I'm pretty sure, a lifetime ago, I was terrified to do things alone. I didn't like to do the grocery shopping by myself. Going out to eat solo? No way! Especially not at a non-fast food type place. I think I was cool with clothes shopping alone...but that's about it.
Now? I loooooove being alone! I think it started with Luke's birth. He was a hard baby. And very attached to me. When I got out of the house, he protested. And I was made to feel guilty about not being home. I'm not exaggerating. If I went to dinner with my sister for two hours? Many phone calls I would receive. He screamed the whole time. I grew to crave my alone time. At that point, I could eat dinner at a "nicer" restaurant on my own. But with a book. And feeling odd about being alone.
Alone time's value increased with Claire's birth. I actually cherished the grocery trip alone.

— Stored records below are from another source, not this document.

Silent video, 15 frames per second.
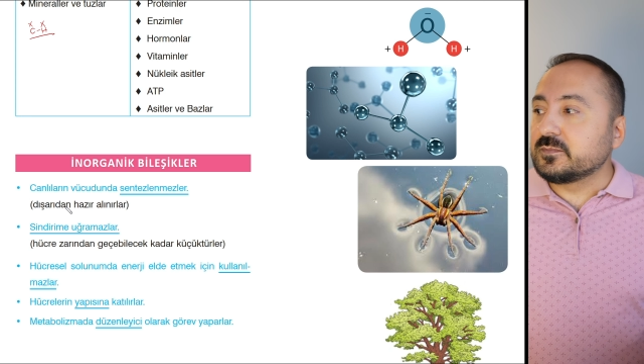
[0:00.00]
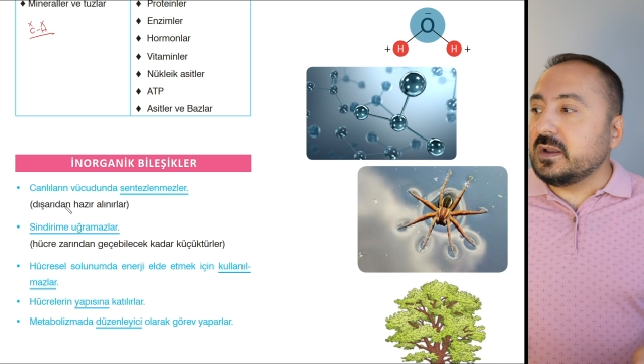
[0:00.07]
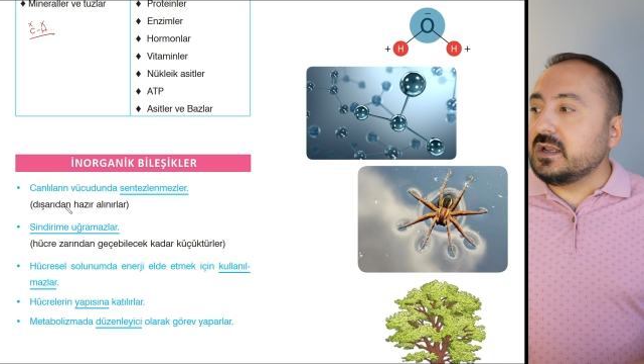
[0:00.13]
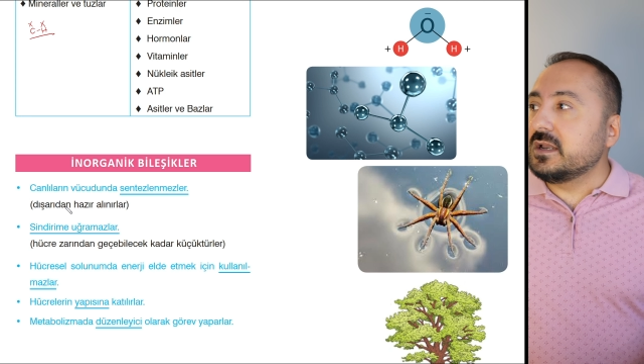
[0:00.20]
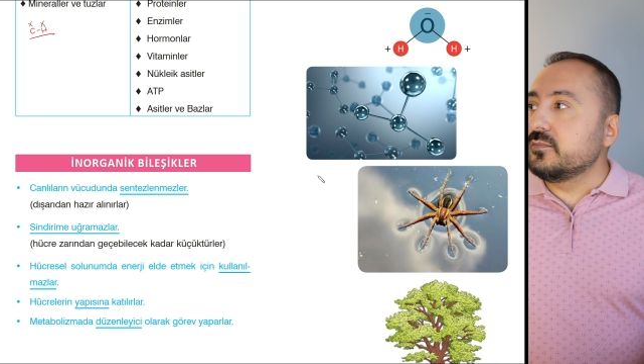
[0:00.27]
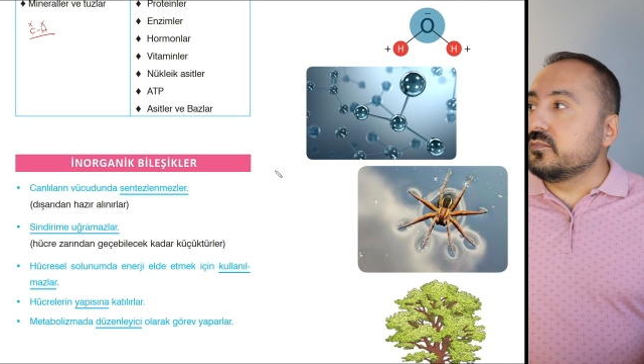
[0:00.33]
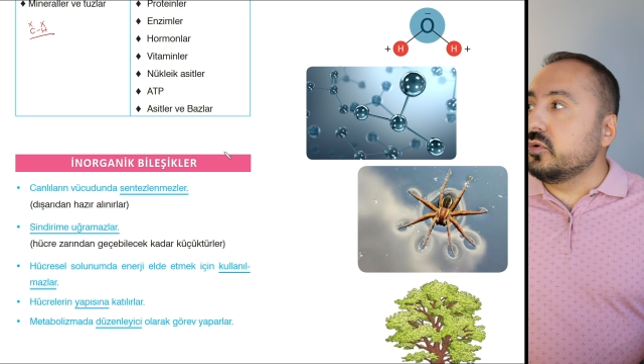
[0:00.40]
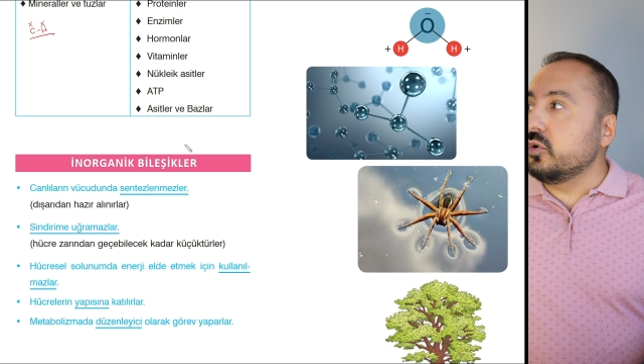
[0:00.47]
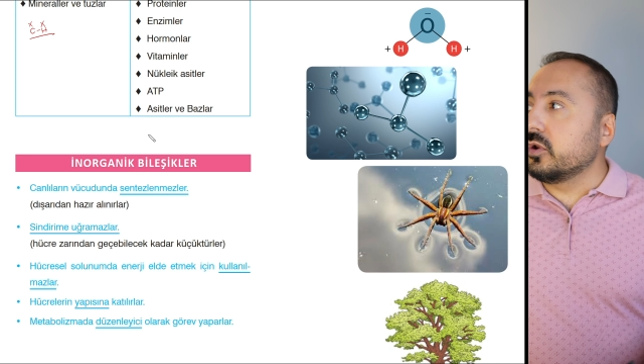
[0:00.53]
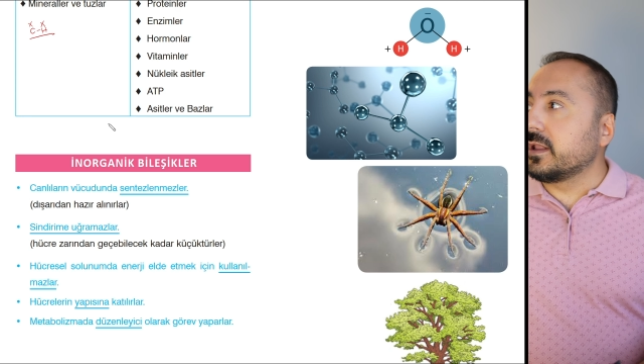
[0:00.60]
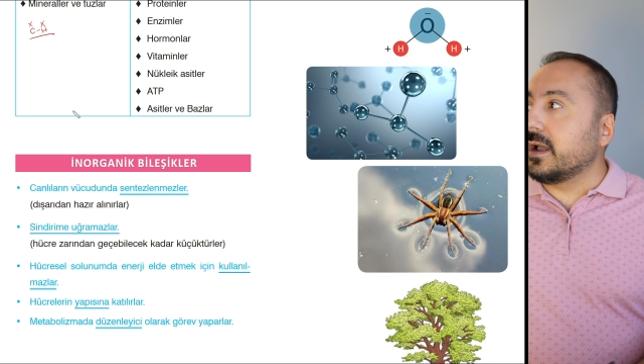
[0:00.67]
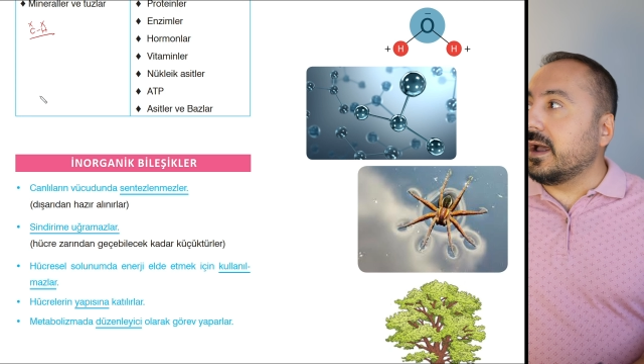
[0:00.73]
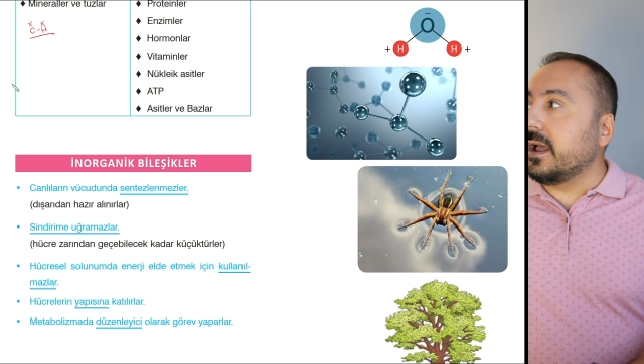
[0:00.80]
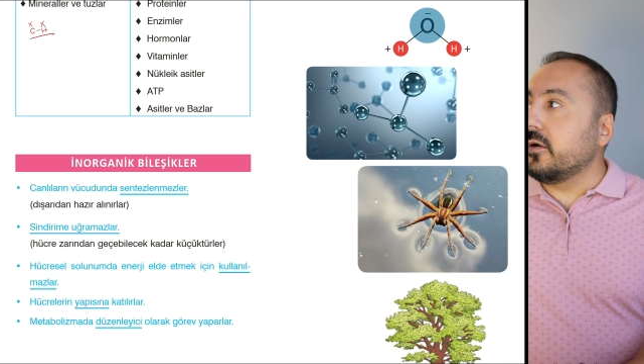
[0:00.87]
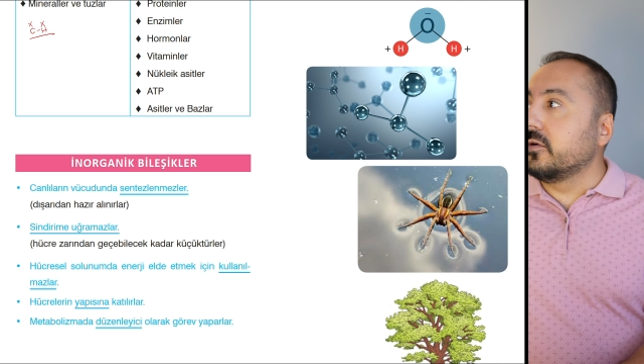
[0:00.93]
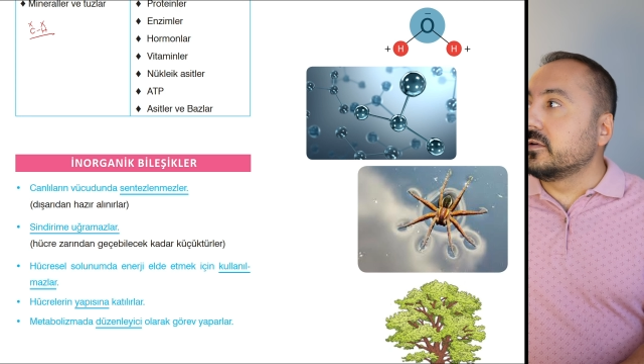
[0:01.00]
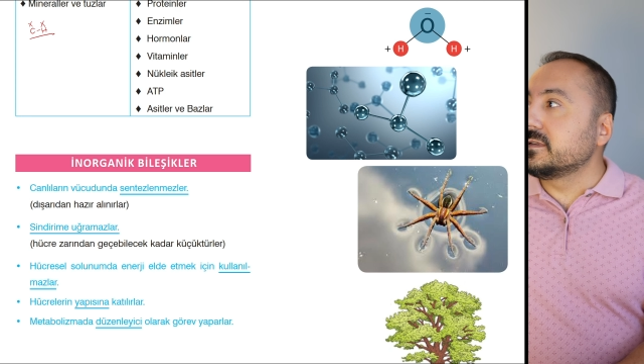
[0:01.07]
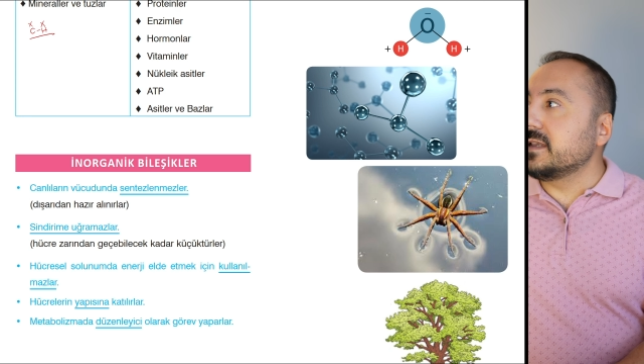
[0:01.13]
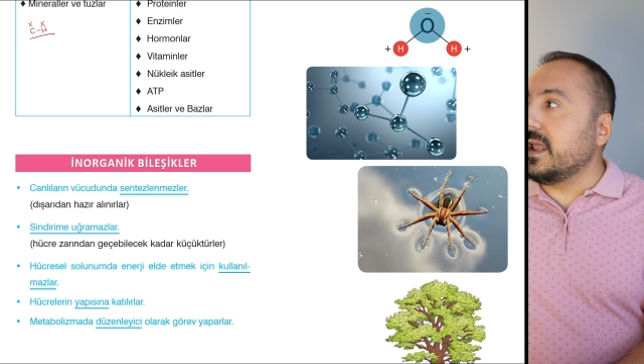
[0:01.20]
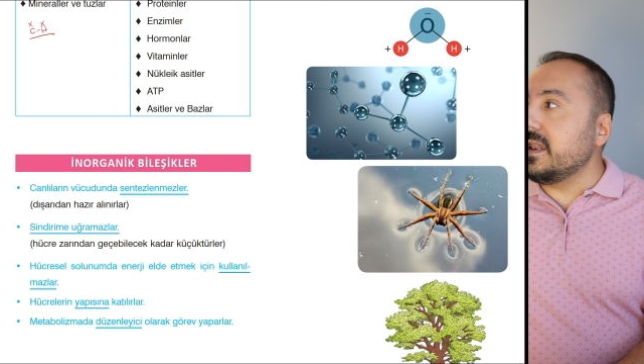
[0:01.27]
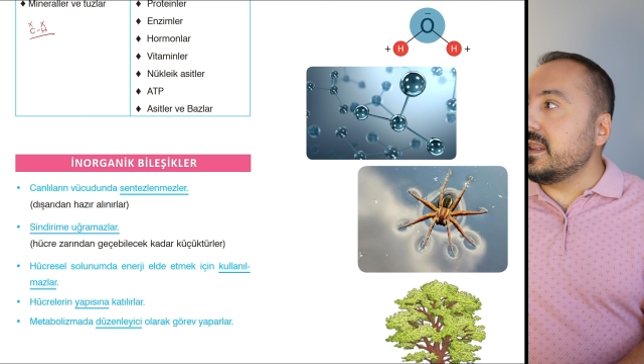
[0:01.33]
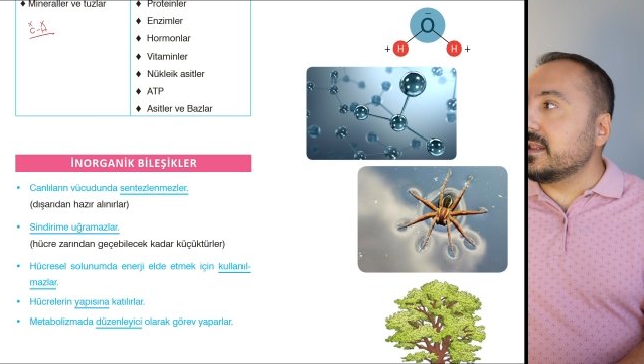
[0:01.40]
Bakın burada
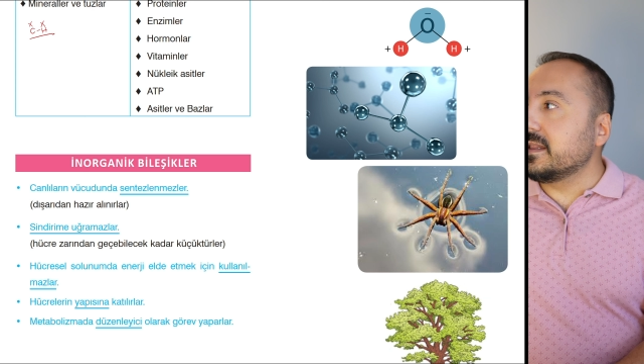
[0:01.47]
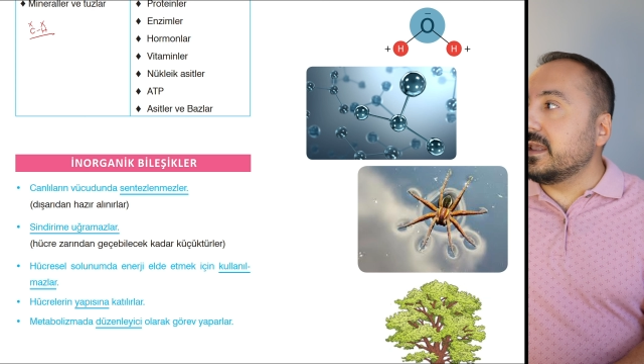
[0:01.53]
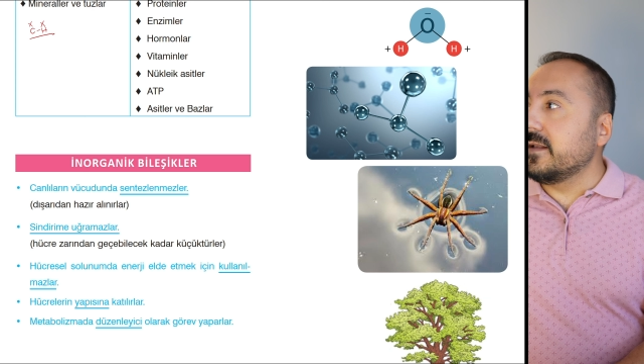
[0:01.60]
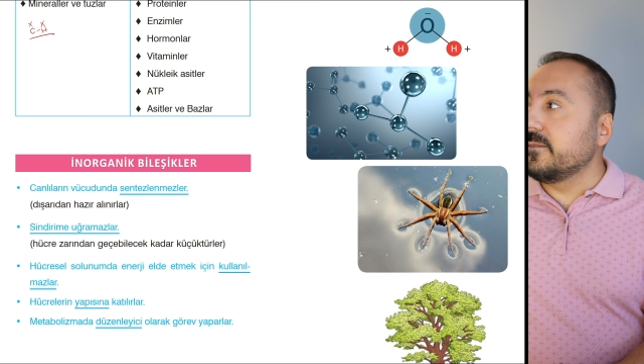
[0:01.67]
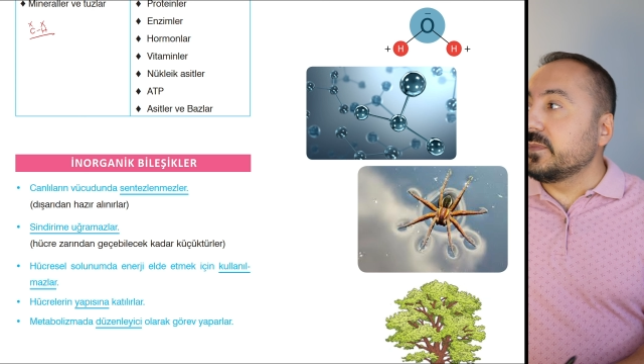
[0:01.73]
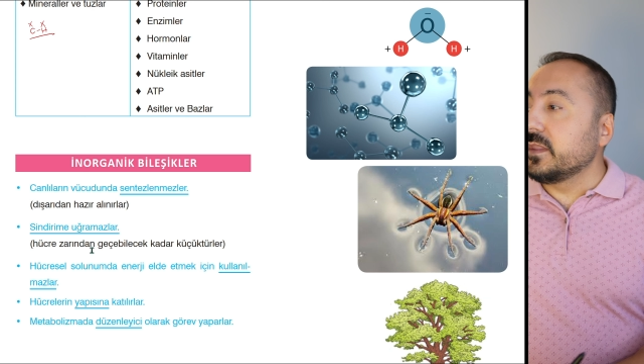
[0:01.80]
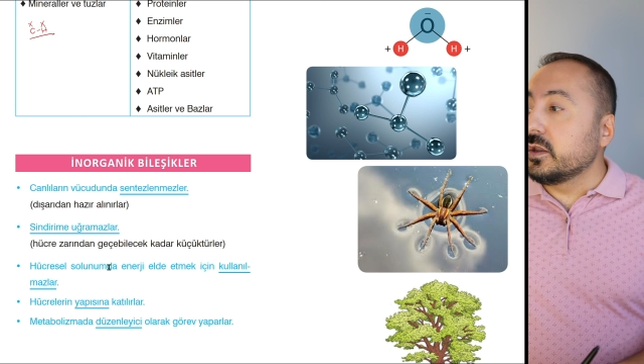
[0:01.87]
özellikle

I took my sweet time rolling down the aisles, choosing the most economic item based on unit price. Anytime I was left alone in the house, I savored the quiet moments.
These days, I do tons of stuff by myself and don't think twice about it. I eat solo all the time - no book required. Walk around parks and neighborhoods aimlessly with my camera. Shop, library. Go to the bar alone? No problem. (Until the annoying guy next to you doesn't understand "I do not date. I have three kids." and copious amounts of time with your back turned to him while texting...but that's another story.)
I went to my first concert alone earlier this week. I ordered only one ticket, cause it was all I could afford. I figured if any of my friends wanted to attend, they could buy their own...and it was general admission, so there weren't like seats to consider or anything. It was at a small venue in a very familiar area. I had a great time with myself! I didn't have to make awkward conversation with anyone. And I didn't have to ask "what? huh? please? pardon?" a million times when I was unable to hear my invisible friend over the music/chatter/noise. I mean, I went to listen and be entertained - not to socialize. I'd do it again in a heartbeat.
I even like parenting solo now. I mean, don't get me wrong - for the most part, parenting alongside someone who had like-minded philosophies about child-raising, and who agreed with your routines, ect...didn't suck. I could see if you were constantly battling over how to do stuff...how that would get annoying. I'm not saying I'd like to be a solo parent 100% of the time. I would not like to be the only person to care for my kids. But as things stand, I like doing things my way, since my way is still pretty much the preferred "shared parenting" deal. I look forward to more of the same in the future.
I'm stokedstokedstoked to be alone in my own place, hopefully very soon. Every other week of just "me time"? Hellz yeah!
The rest of the world doesn't seem so keen on the whole solo thing, though. Seems like most places I go, people are coupled or in groups. I'm not sure I noticed anyone else on their own at the concert. Not many tables for one at restaurants. The bar - more singletons there. Wonder why more people don't do things alone? Why are people insecure about being seen alone? Don't get me wrong; I do like socializing. I feel like a retard who says ignorant stuff a lot of times, but that's not something that keeps me away from people. I just like a healthy balance of solo time as well.
Your thoughts? Experiences?
2 comments:
I like being alone too :) I go to movies, concerts, restaurants solo and love it! I also socialize with friends pretty frequently, but some "me" time is just fantastic. And, I have been doing the solo thing for a long time. I lived by myself my senior year of college and LOVED it. I think it is a sign that maybe you like you!
I used to hate being alone, but I find that the older I get, the more I just want some "me" time...and I don't even have children yet! Is that bad?